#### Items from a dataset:
= Beginning of Section =

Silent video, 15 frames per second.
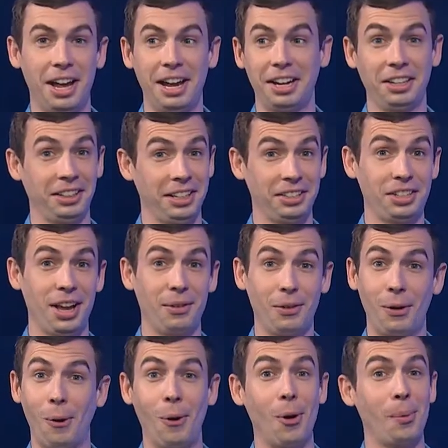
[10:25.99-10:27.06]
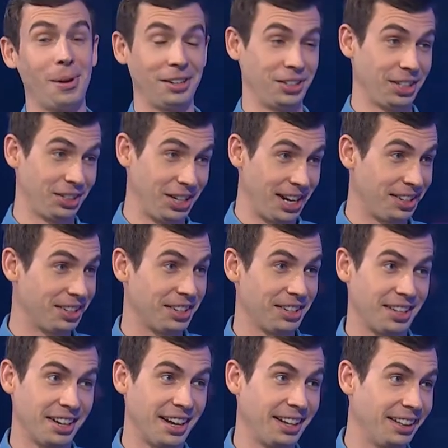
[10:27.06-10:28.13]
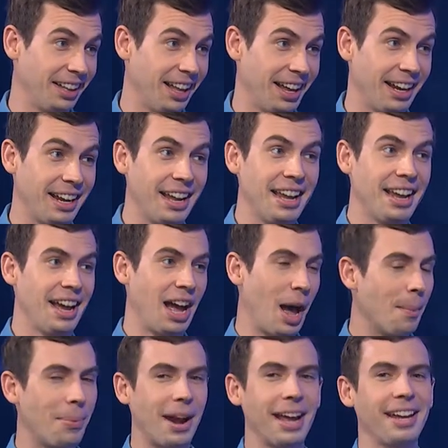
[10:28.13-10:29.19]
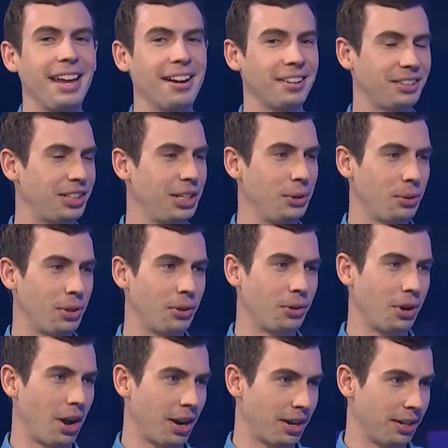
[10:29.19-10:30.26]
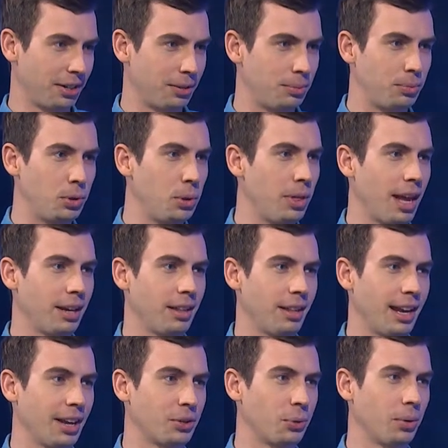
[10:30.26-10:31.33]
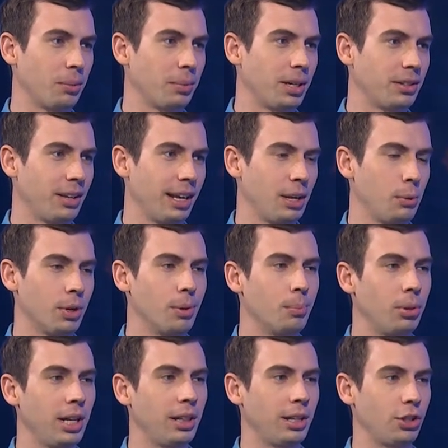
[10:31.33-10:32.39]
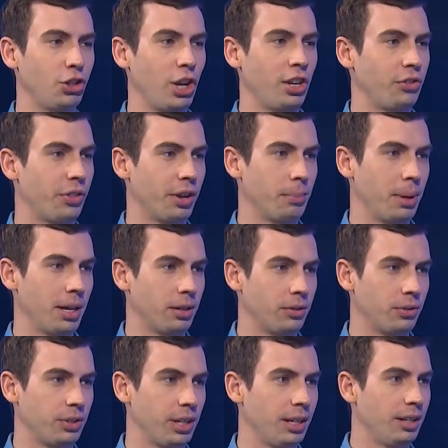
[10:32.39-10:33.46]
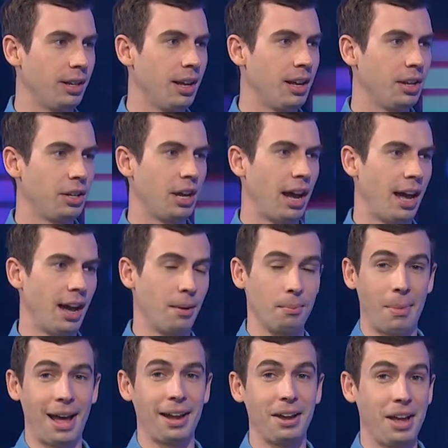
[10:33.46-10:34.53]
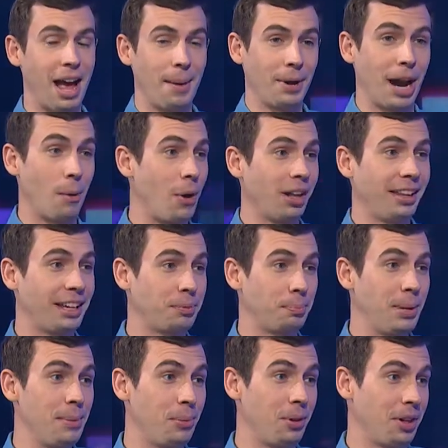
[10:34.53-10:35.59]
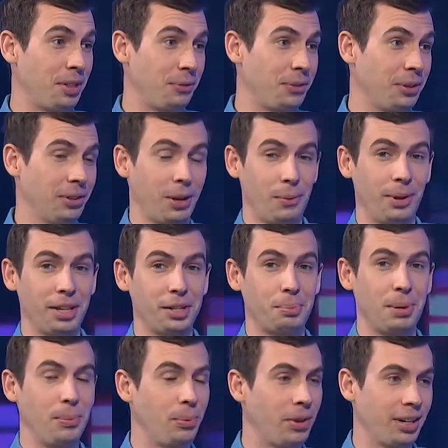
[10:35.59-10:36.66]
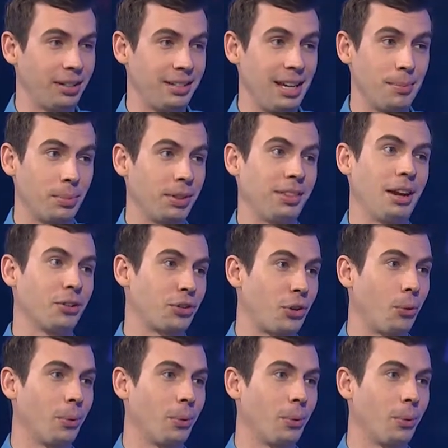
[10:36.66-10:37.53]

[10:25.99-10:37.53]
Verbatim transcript: I could list off a whole bunch of changes that I'd like, um, but I guarantee you that they're not going to do that into the next one because like it would completely change the competitive scene. Mm. Uh, my, I mean, I want less people on the field. I want less people on a team, but there's oh.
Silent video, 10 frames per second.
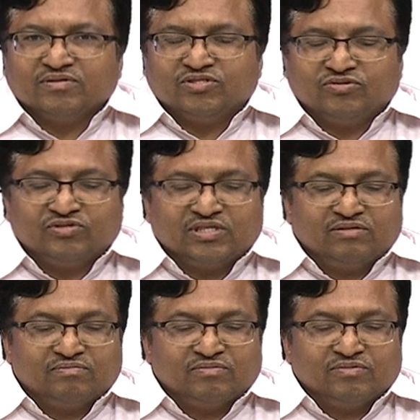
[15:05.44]

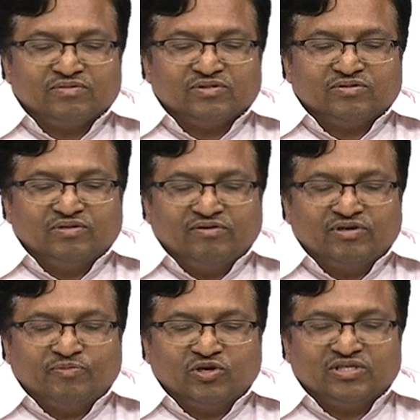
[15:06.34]
chosen, you
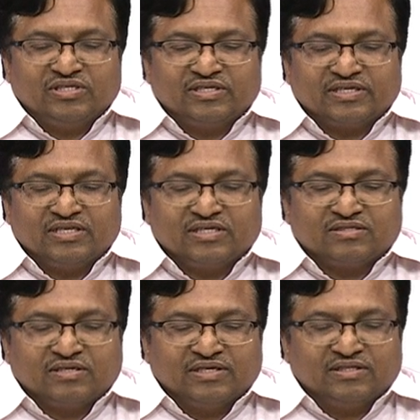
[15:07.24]
have deposition
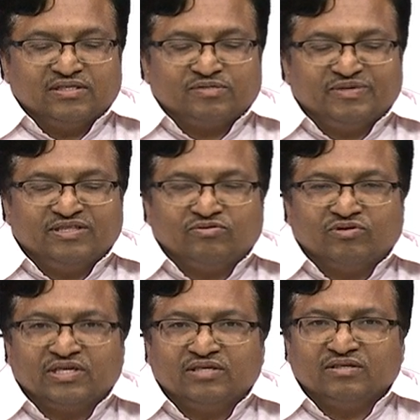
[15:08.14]
techniques like the spin
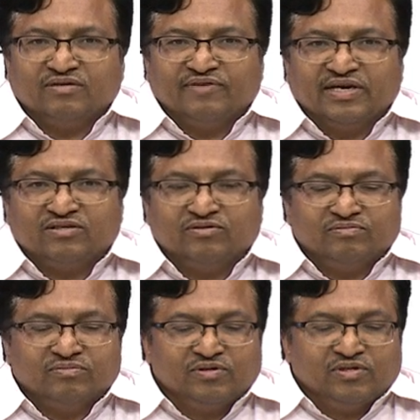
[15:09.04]
coating, the
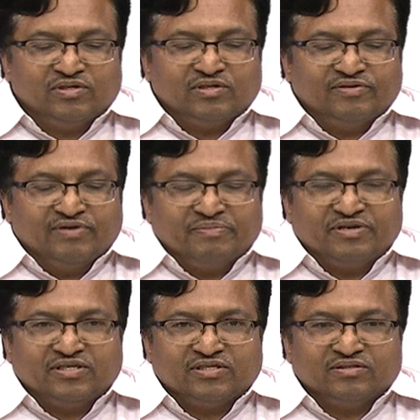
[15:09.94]
vacuum,
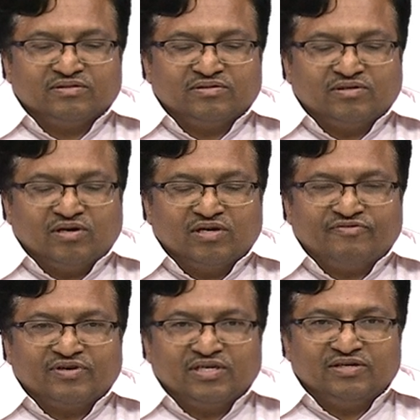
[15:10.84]
evaporation,
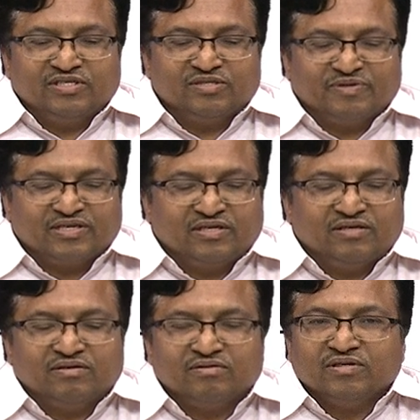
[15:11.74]
RF and DC
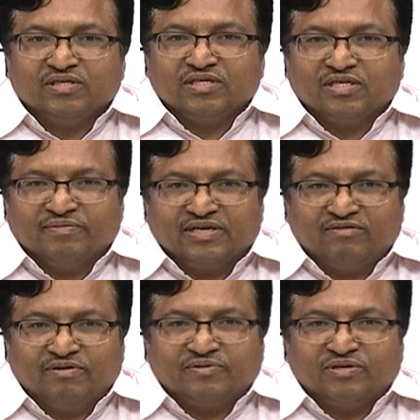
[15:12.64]
sputtering,
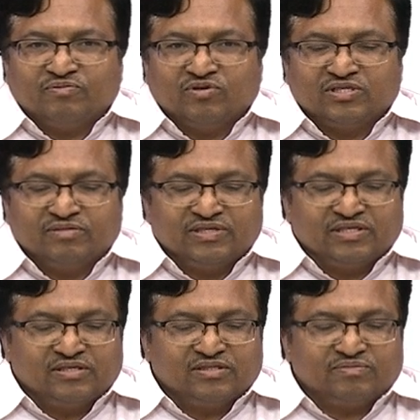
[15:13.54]
chemical vapor deposition
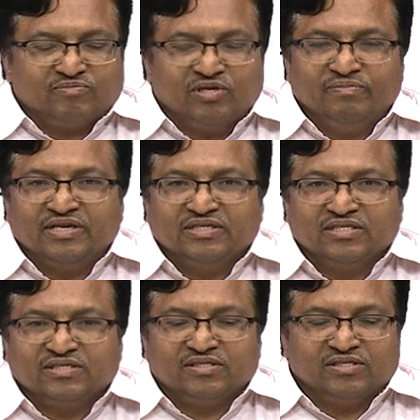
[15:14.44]
methods,
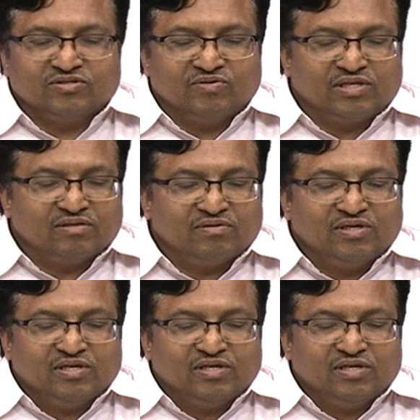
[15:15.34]
polymerization and so on.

= End of Section =

#### TASK REQUIREMENTS:
The entries are to be reproduced exactly, excluding any pictures they contain.

#### YOUR SOLUTION:
Silent video, 15 frames per second.
[10:25.99-10:27.06]
[10:27.06-10:28.13]
[10:28.13-10:29.19]
[10:29.19-10:30.26]
[10:30.26-10:31.33]
[10:31.33-10:32.39]
[10:32.39-10:33.46]
[10:33.46-10:34.53]
[10:34.53-10:35.59]
[10:35.59-10:36.66]
[10:36.66-10:37.53]

[10:25.99-10:37.53]
Verbatim transcript: I could list off a whole bunch of changes that I'd like, um, but I guarantee you that they're not going to do that into the next one because like it would completely change the competitive scene. Mm. Uh, my, I mean, I want less people on the field. I want less people on a team, but there's oh.
Silent video, 10 frames per second.
[15:05.44]

[15:06.34]
chosen, you
[15:07.24]
have deposition
[15:08.14]
techniques like the spin
[15:09.04]
coating, the
[15:09.94]
vacuum,
[15:10.84]
evaporation,
[15:11.74]
RF and DC
[15:12.64]
sputtering,
[15:13.54]
chemical vapor deposition
[15:14.44]
methods,
[15:15.34]
polymerization and so on.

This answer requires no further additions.